Problem description:
Each line of the data must be written out again verbatim; no image belongs in the copy.

*** Records to process ***

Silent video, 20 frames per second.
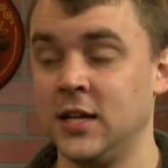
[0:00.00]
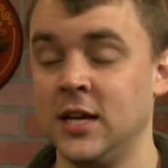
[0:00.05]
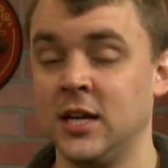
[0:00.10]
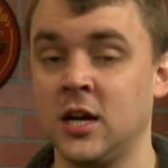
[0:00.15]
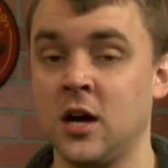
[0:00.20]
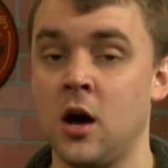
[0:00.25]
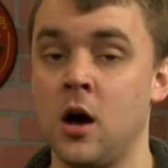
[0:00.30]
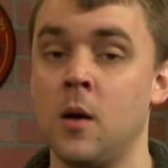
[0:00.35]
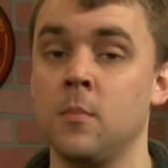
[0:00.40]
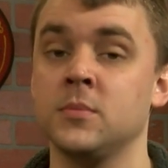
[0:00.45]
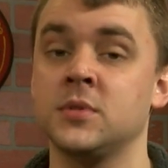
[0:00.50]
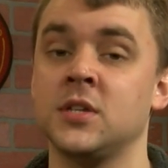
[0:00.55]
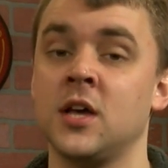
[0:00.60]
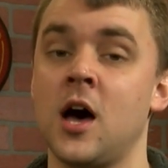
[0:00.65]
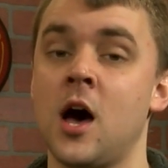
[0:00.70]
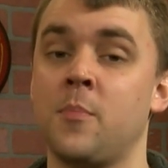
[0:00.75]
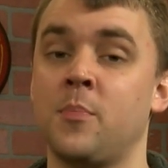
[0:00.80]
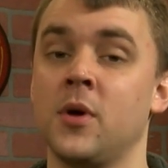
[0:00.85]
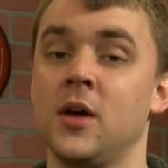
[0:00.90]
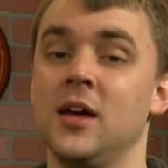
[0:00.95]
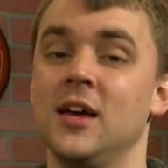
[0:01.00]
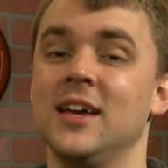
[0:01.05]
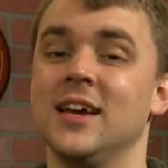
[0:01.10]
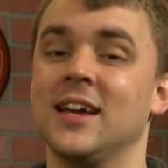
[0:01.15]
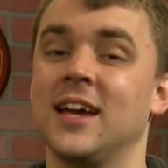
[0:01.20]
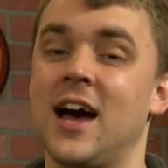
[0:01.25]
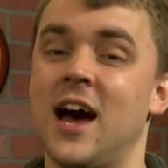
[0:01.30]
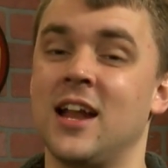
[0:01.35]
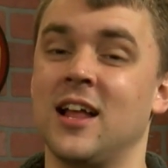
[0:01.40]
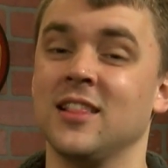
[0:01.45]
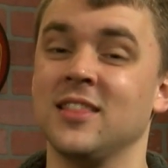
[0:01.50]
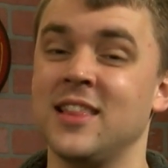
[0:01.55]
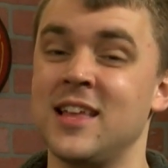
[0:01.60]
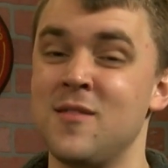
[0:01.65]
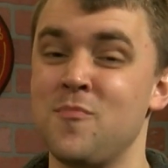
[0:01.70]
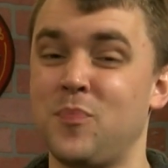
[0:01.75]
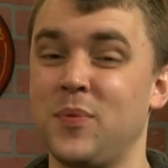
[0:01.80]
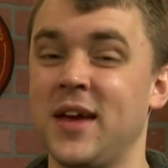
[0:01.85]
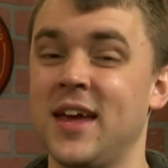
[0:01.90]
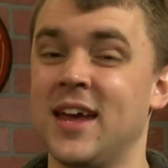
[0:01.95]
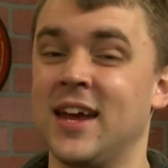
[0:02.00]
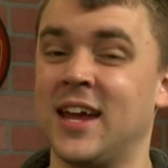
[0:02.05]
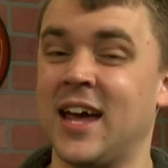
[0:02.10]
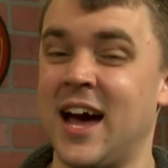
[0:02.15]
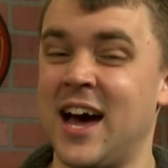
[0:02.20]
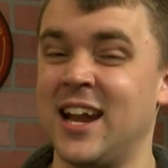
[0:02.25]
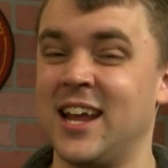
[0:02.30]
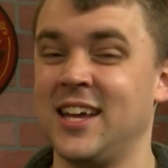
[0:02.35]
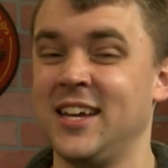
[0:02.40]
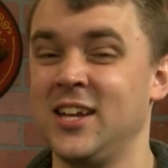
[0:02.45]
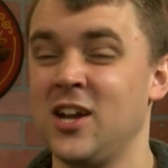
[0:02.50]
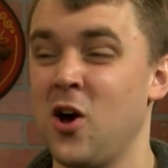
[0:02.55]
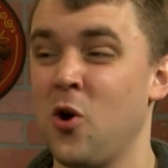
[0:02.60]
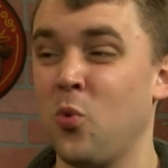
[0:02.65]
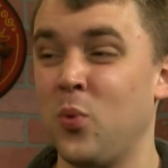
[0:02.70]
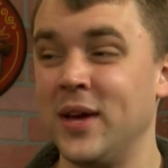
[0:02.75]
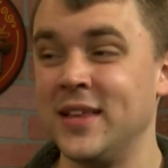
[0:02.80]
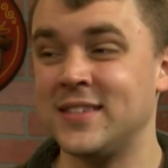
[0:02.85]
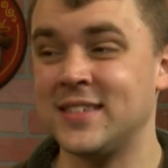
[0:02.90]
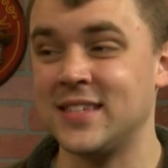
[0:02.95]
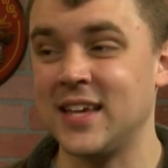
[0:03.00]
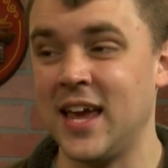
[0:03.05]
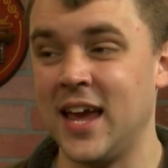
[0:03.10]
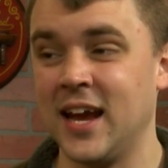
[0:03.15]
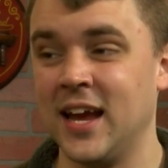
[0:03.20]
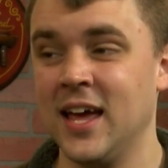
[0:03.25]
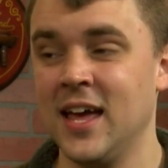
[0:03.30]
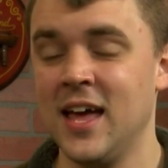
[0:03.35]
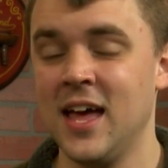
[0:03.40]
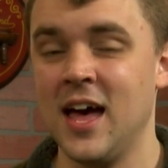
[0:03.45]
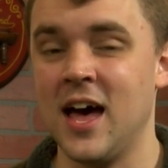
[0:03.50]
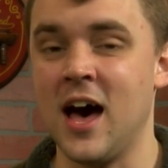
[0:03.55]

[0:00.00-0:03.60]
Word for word: he comes up kind of limping, kind of you know wincing. Yep.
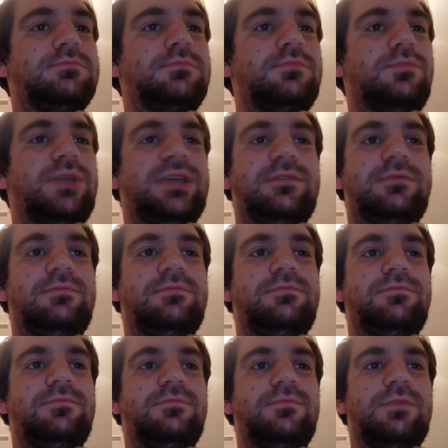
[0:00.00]
week
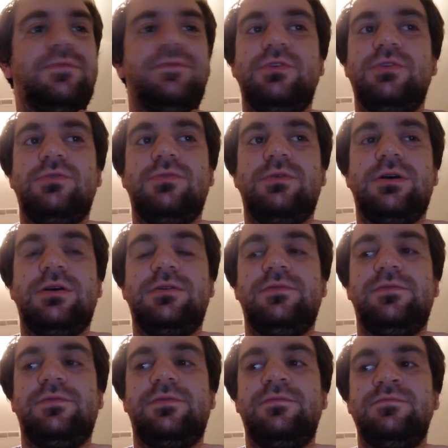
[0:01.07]
review
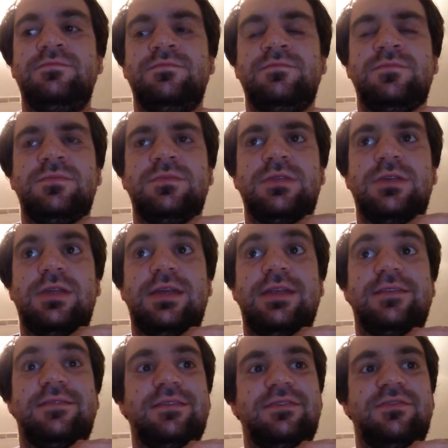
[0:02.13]
of the
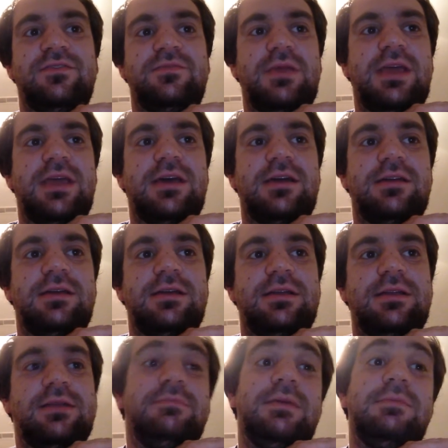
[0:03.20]
latest things with Japan, and
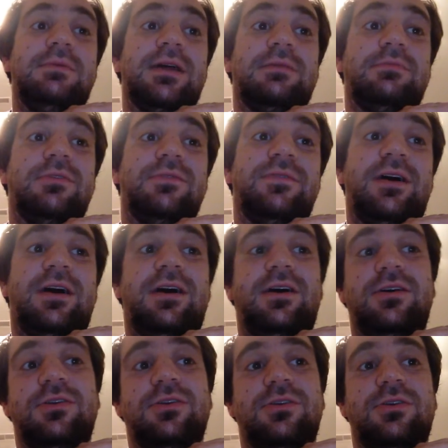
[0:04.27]
like maybe a deck
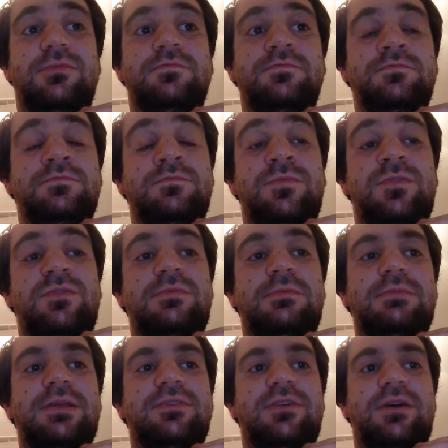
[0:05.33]
profile, or
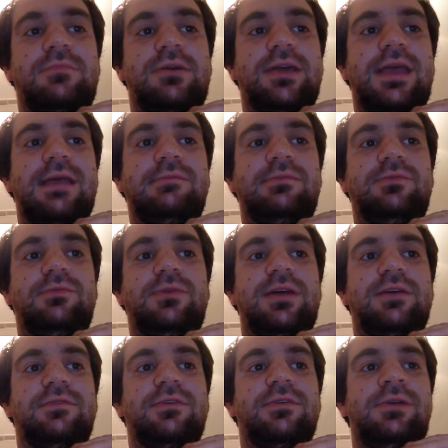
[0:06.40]
something based on my games,
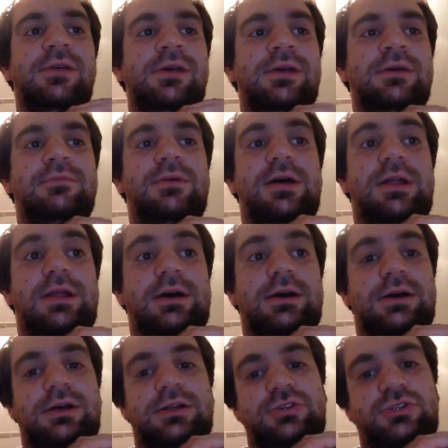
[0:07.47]
whatever. But
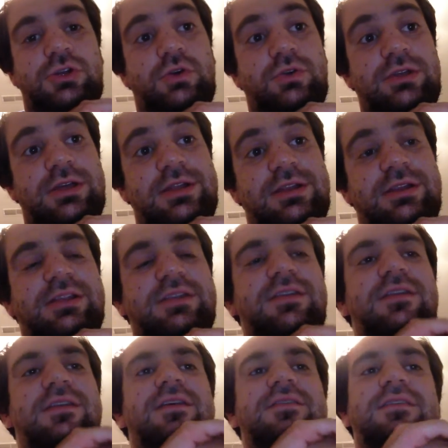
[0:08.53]
until then,
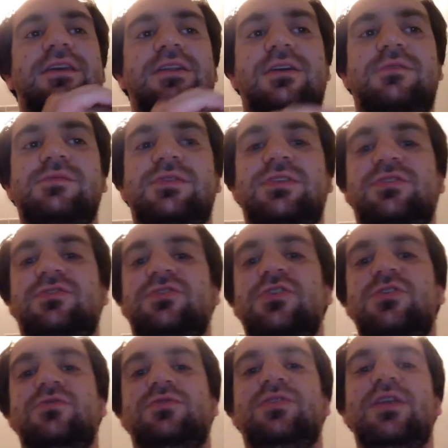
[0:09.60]
let's get on with the
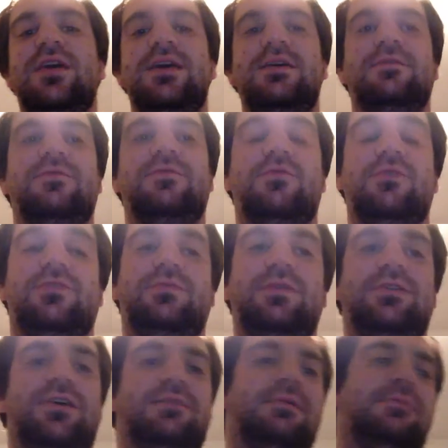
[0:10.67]
show. Today, of course, we
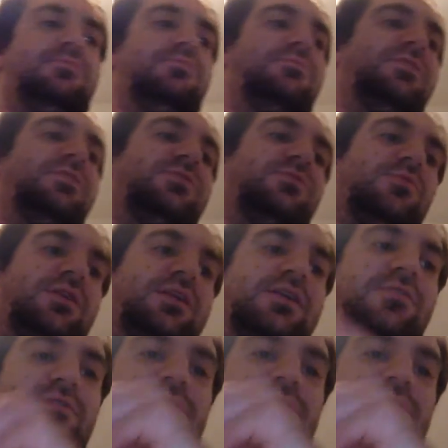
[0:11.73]
are talking about Prehistoric Gear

*** End of Records to process ***

Response:
Silent video, 20 frames per second.
[0:00.00]
[0:00.05]
[0:00.10]
[0:00.15]
[0:00.20]
[0:00.25]
[0:00.30]
[0:00.35]
[0:00.40]
[0:00.45]
[0:00.50]
[0:00.55]
[0:00.60]
[0:00.65]
[0:00.70]
[0:00.75]
[0:00.80]
[0:00.85]
[0:00.90]
[0:00.95]
[0:01.00]
[0:01.05]
[0:01.10]
[0:01.15]
[0:01.20]
[0:01.25]
[0:01.30]
[0:01.35]
[0:01.40]
[0:01.45]
[0:01.50]
[0:01.55]
[0:01.60]
[0:01.65]
[0:01.70]
[0:01.75]
[0:01.80]
[0:01.85]
[0:01.90]
[0:01.95]
[0:02.00]
[0:02.05]
[0:02.10]
[0:02.15]
[0:02.20]
[0:02.25]
[0:02.30]
[0:02.35]
[0:02.40]
[0:02.45]
[0:02.50]
[0:02.55]
[0:02.60]
[0:02.65]
[0:02.70]
[0:02.75]
[0:02.80]
[0:02.85]
[0:02.90]
[0:02.95]
[0:03.00]
[0:03.05]
[0:03.10]
[0:03.15]
[0:03.20]
[0:03.25]
[0:03.30]
[0:03.35]
[0:03.40]
[0:03.45]
[0:03.50]
[0:03.55]

[0:00.00-0:03.60]
Word for word: he comes up kind of limping, kind of you know wincing. Yep.
[0:00.00]
week
[0:01.07]
review
[0:02.13]
of the
[0:03.20]
latest things with Japan, and
[0:04.27]
like maybe a deck
[0:05.33]
profile, or
[0:06.40]
something based on my games,
[0:07.47]
whatever. But
[0:08.53]
until then,
[0:09.60]
let's get on with the
[0:10.67]
show. Today, of course, we
[0:11.73]
are talking about Prehistoric Gear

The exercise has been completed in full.